Kapalıçarşı Restorasyonu Üzerine Bilim Kurulu Üyeleri Anlatıyor
KAPALIÇARŞI RESTORASYONU ÜZERİNE
-RESTORASYON BİLİM KURULU ÜYELERİ ANLATIYOR-
- Fatma Karaca Meşe
SUR İÇİNİN GELENEKSEL TİCARET BÖLGESİNİN TAM ODAĞINDA, NURUOSMANİYE İLE BAYEZİD CAMİLERİ ARASINDAKİ ALANDA YAYILAN KAPALIÇARŞI, İSTANBUL VALİLİĞİ, FATİH BELEDİYESİ VE KAPALIÇARŞI YÖNETİMİ İŞ BİRLİĞİYLE RESTORE EDİLİYOR. ÇARŞININ TARİHİNDEKİ EN KAPSAMLI ONARIM PROJESİ; MİMAR, SANAT TARİHÇİSİ, BİZANS VE OSMANLI ARKEOLOGLARI, MALZEME VE STATİK UZMANLARINDAN OLUŞAN BİLİM KURULUNUN GÖZETİMİNDE GERÇEKLEŞTİRİLİYOR.

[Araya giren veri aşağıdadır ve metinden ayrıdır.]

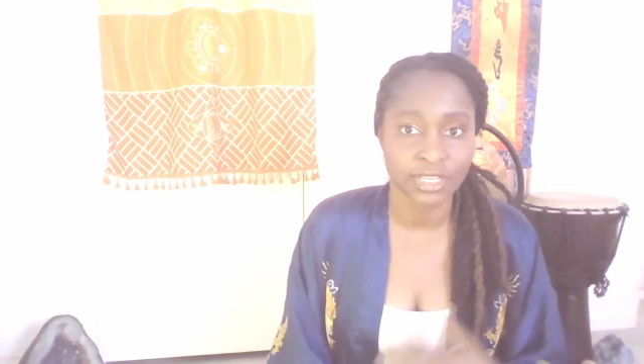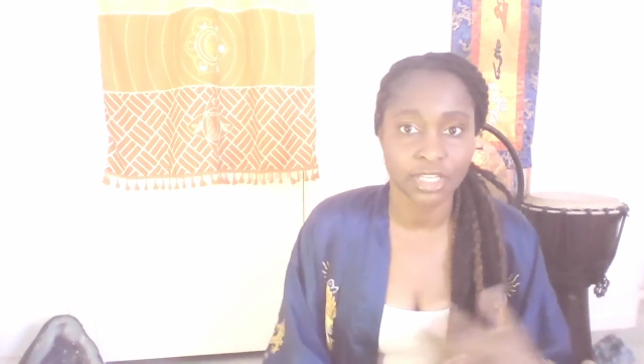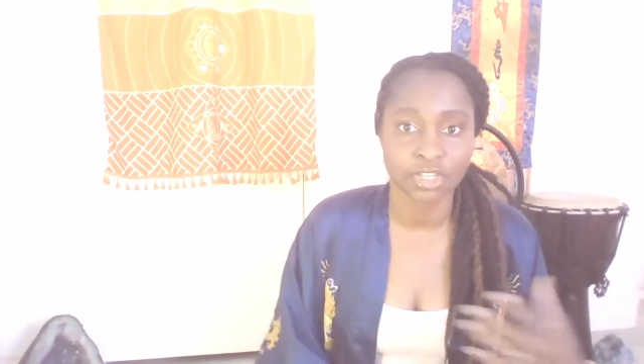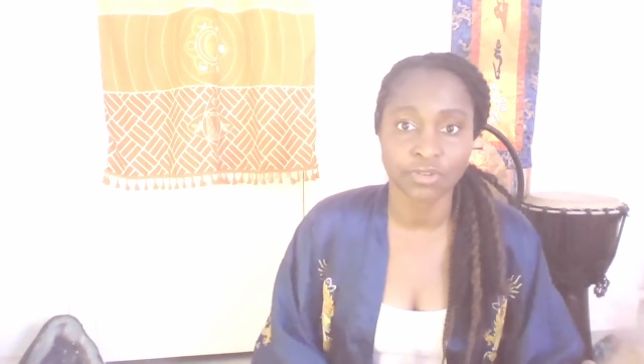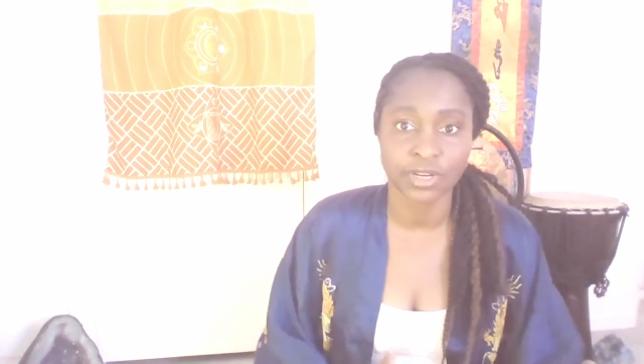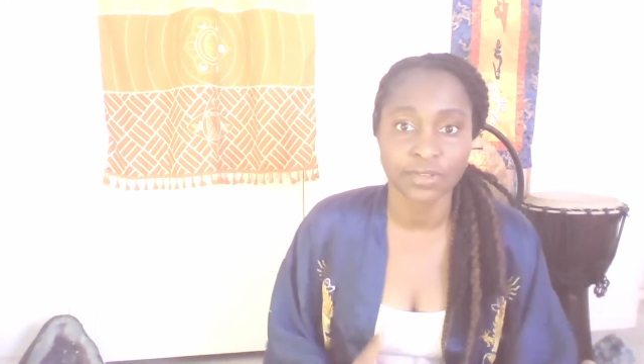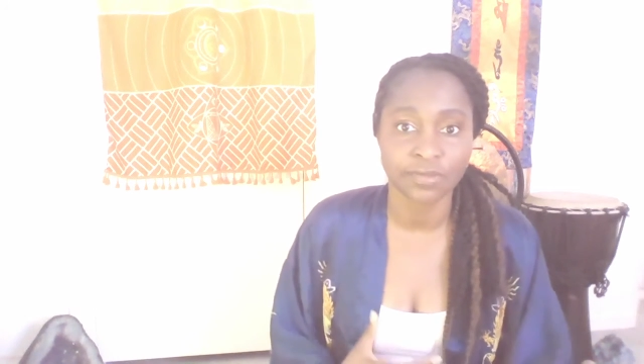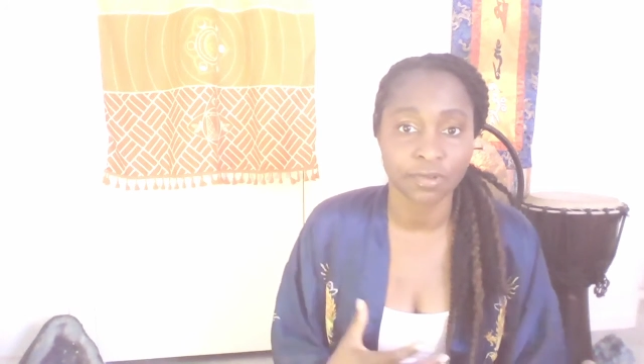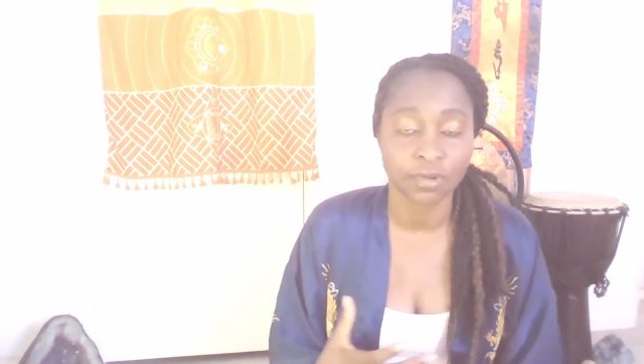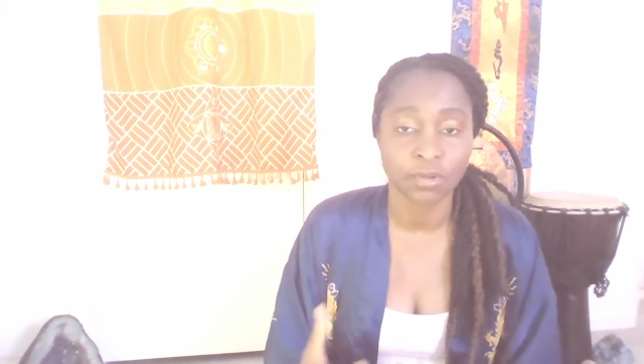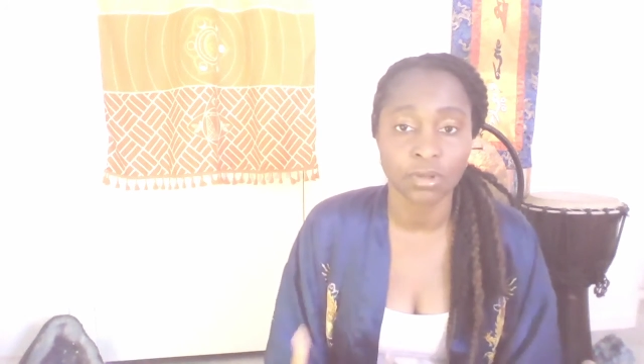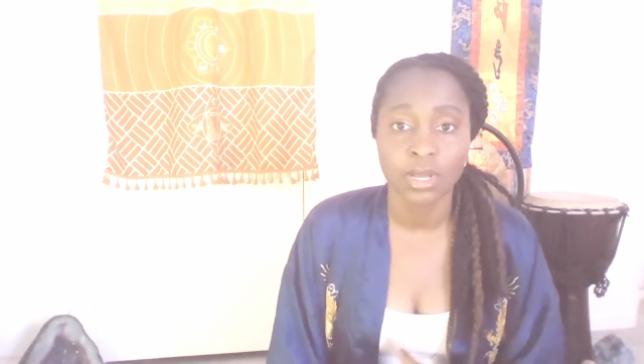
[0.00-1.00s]
a
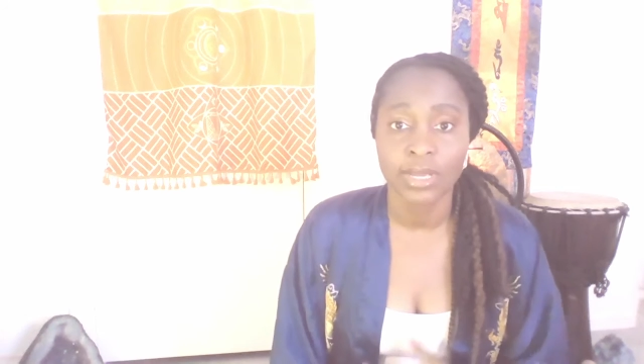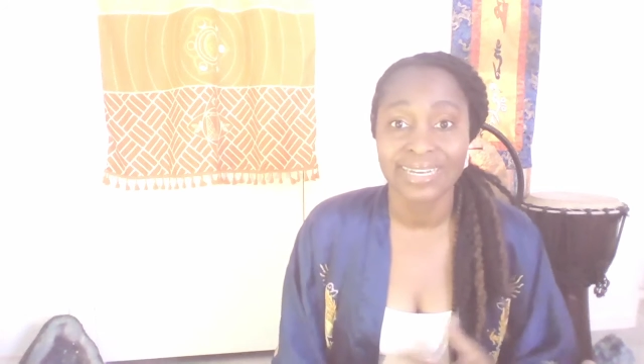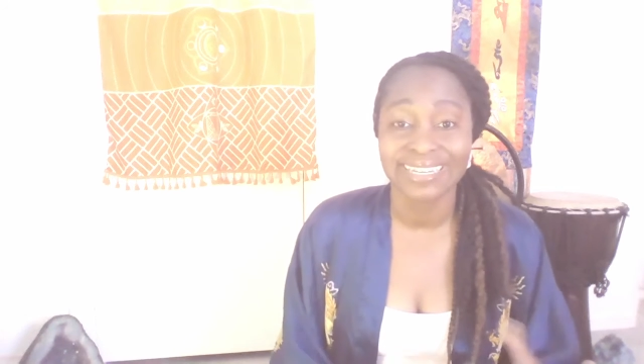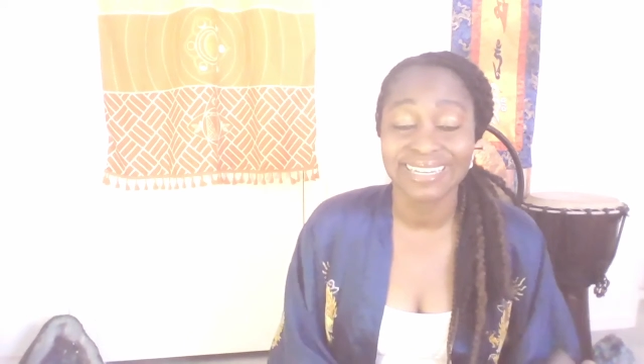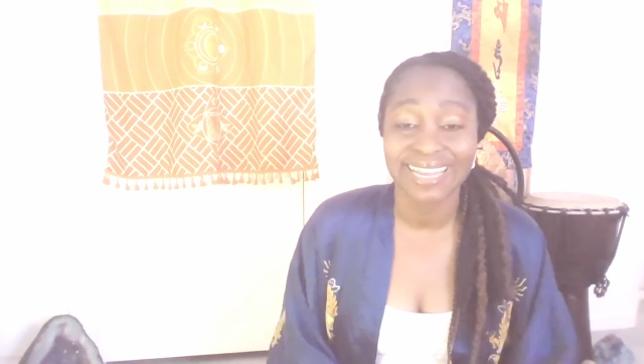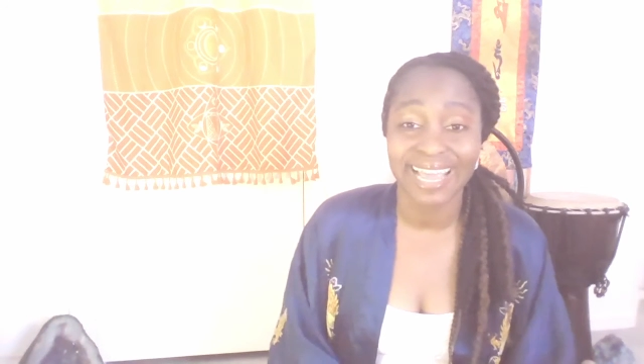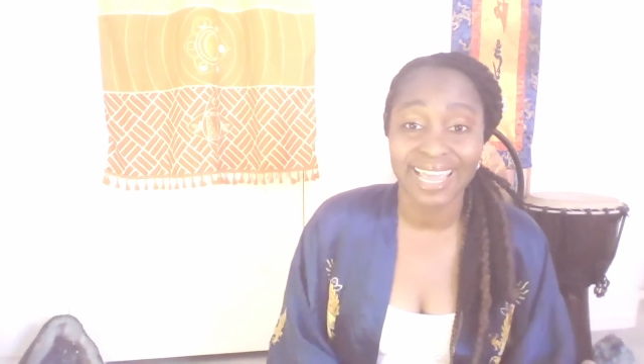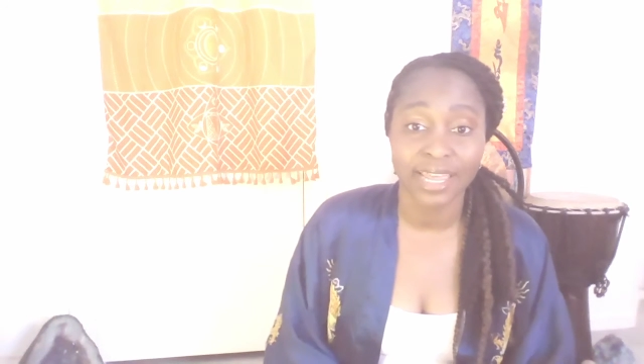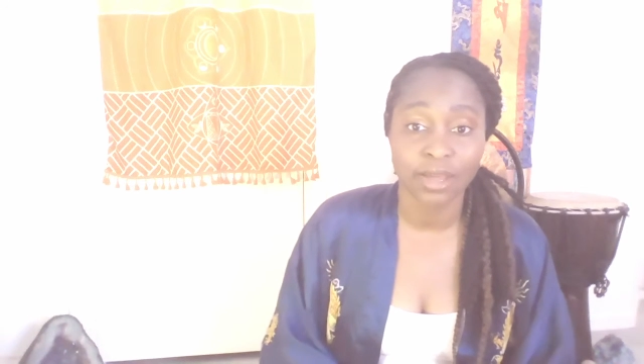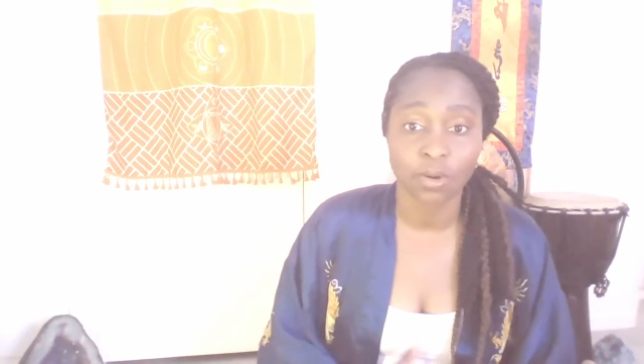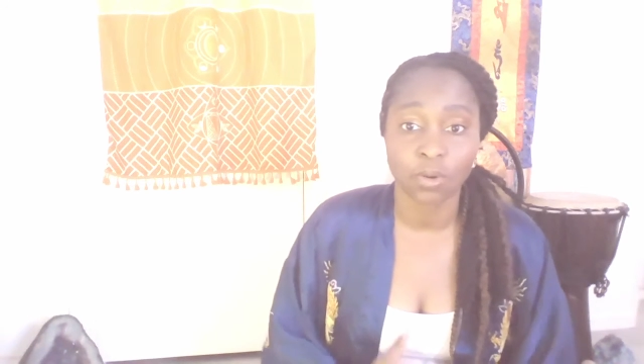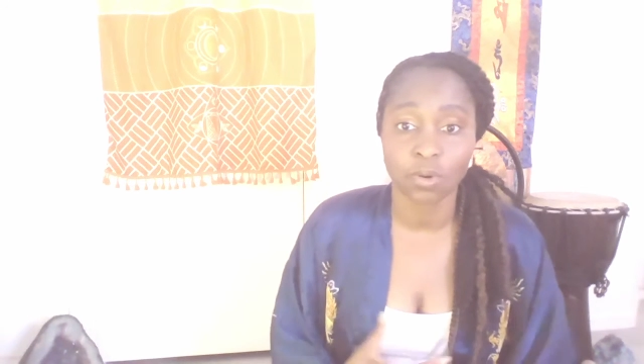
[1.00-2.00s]
stressful
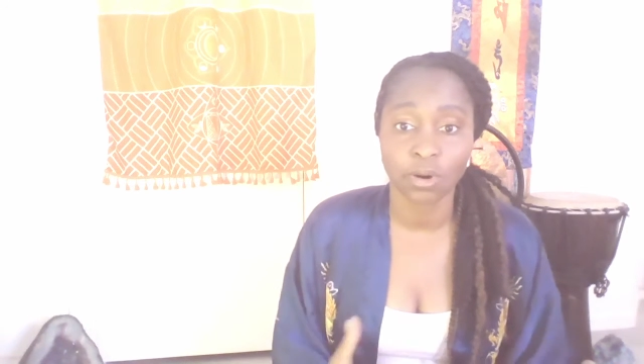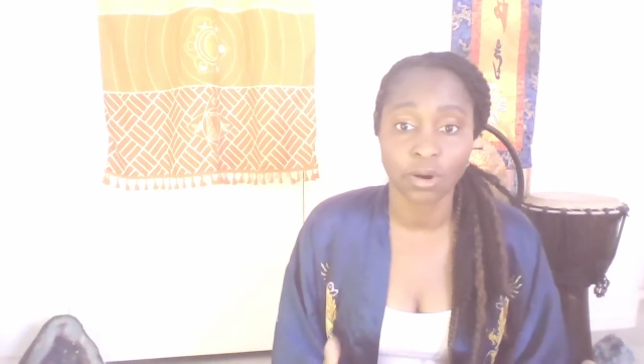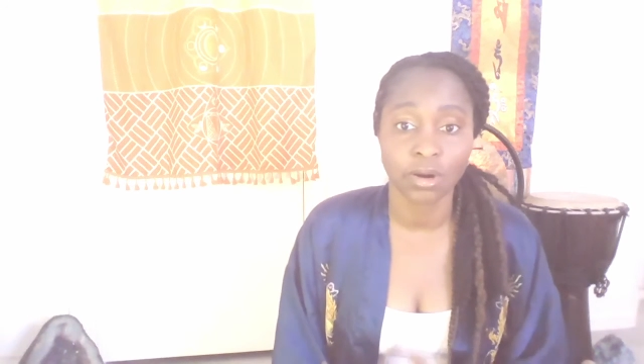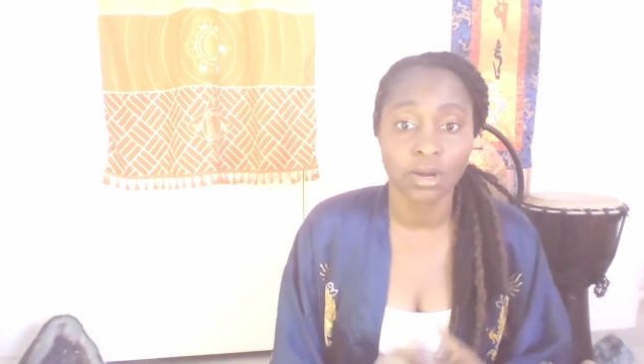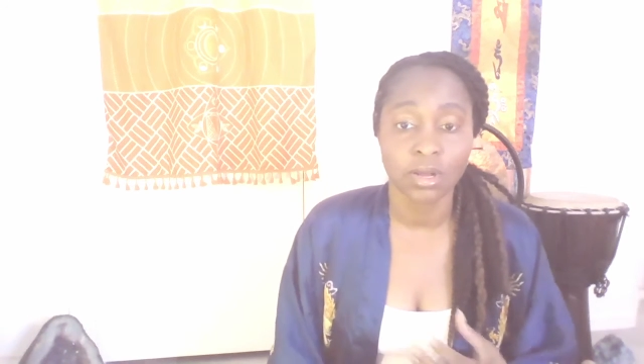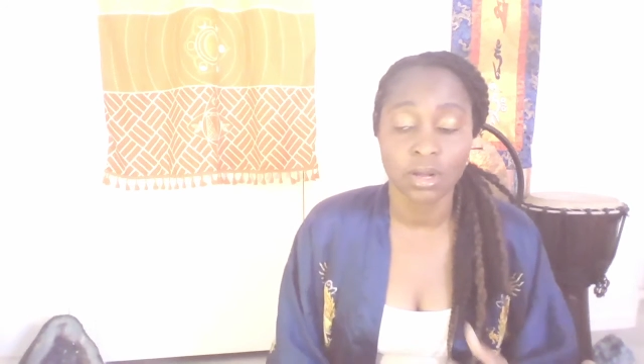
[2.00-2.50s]
day or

Kapalıçarşı… İç içe geçmiş yüzlerce sokağıyla âdeta sınırları içinde küçük, kapalı bir şehir. Kendine özgü alışveriş kuralları ve açık dükkân anlayışıyla, yılda 45 milyon ziyaretçiyi ağırlıyor. Sur içinin geleneksel ticaret bölgesinin tam odağında, Nuruosmaniye ile Bayezid camileri arasındaki geniş alanda yayılan bu abidevi yapı, İstanbul Valiliği, Fatih Belediyesi ve Kapalıçarşı yönetimi arasında imzalanan “Kapalıçarşı’nın Beden Duvarlarının ve Sokaklarının Düzenlenmesine İlişkin” protokolle restore ediliyor.
Ticari faaliyetlerin aksamaması ve ziyaretçi akışının kesintiye uğramaması için proje 5 etap hâlinde planlandı. Restorasyonun yenileme alanına ilişkin çalışma ilkeleri; projelendirme, yönetim planı, alt yapı, beden duvarları ve çatı restorasyonu olarak belirlendi. 2009 yılında başlatılan projelendirme aşaması 2014 yılında sonlandı. Ardından Kapalıçarşı içinde yer alan adalara ilişkin rölöve, restitüsyon ve restorasyon projeleri onaylandı. Çarşıyı çevreleyen hanların proje onay süreci ise devam ediyor.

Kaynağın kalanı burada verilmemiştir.